- **WORK ITEM**:
The answer should reproduce every entry exactly and contain no images.

- **DATA EXTRACTS**:
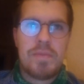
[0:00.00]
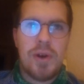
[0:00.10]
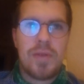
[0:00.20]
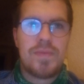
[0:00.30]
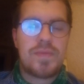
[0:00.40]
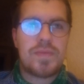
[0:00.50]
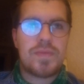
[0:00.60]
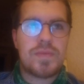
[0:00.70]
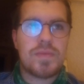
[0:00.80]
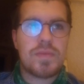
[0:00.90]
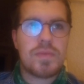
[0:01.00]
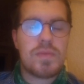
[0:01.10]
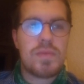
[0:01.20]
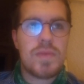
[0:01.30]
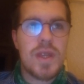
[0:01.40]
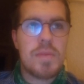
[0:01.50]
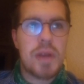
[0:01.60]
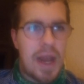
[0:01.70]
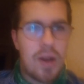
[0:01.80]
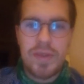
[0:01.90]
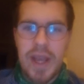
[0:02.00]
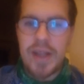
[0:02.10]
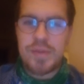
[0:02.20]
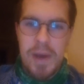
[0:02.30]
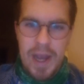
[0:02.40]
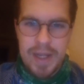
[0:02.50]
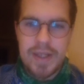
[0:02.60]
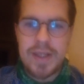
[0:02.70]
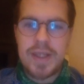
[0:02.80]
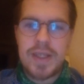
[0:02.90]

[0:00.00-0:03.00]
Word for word: But I'm planning to love the Gales back.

- **ANSWER FOR THE TASK**:
[0:00.00]
[0:00.10]
[0:00.20]
[0:00.30]
[0:00.40]
[0:00.50]
[0:00.60]
[0:00.70]
[0:00.80]
[0:00.90]
[0:01.00]
[0:01.10]
[0:01.20]
[0:01.30]
[0:01.40]
[0:01.50]
[0:01.60]
[0:01.70]
[0:01.80]
[0:01.90]
[0:02.00]
[0:02.10]
[0:02.20]
[0:02.30]
[0:02.40]
[0:02.50]
[0:02.60]
[0:02.70]
[0:02.80]
[0:02.90]

[0:00.00-0:03.00]
Word for word: But I'm planning to love the Gales back.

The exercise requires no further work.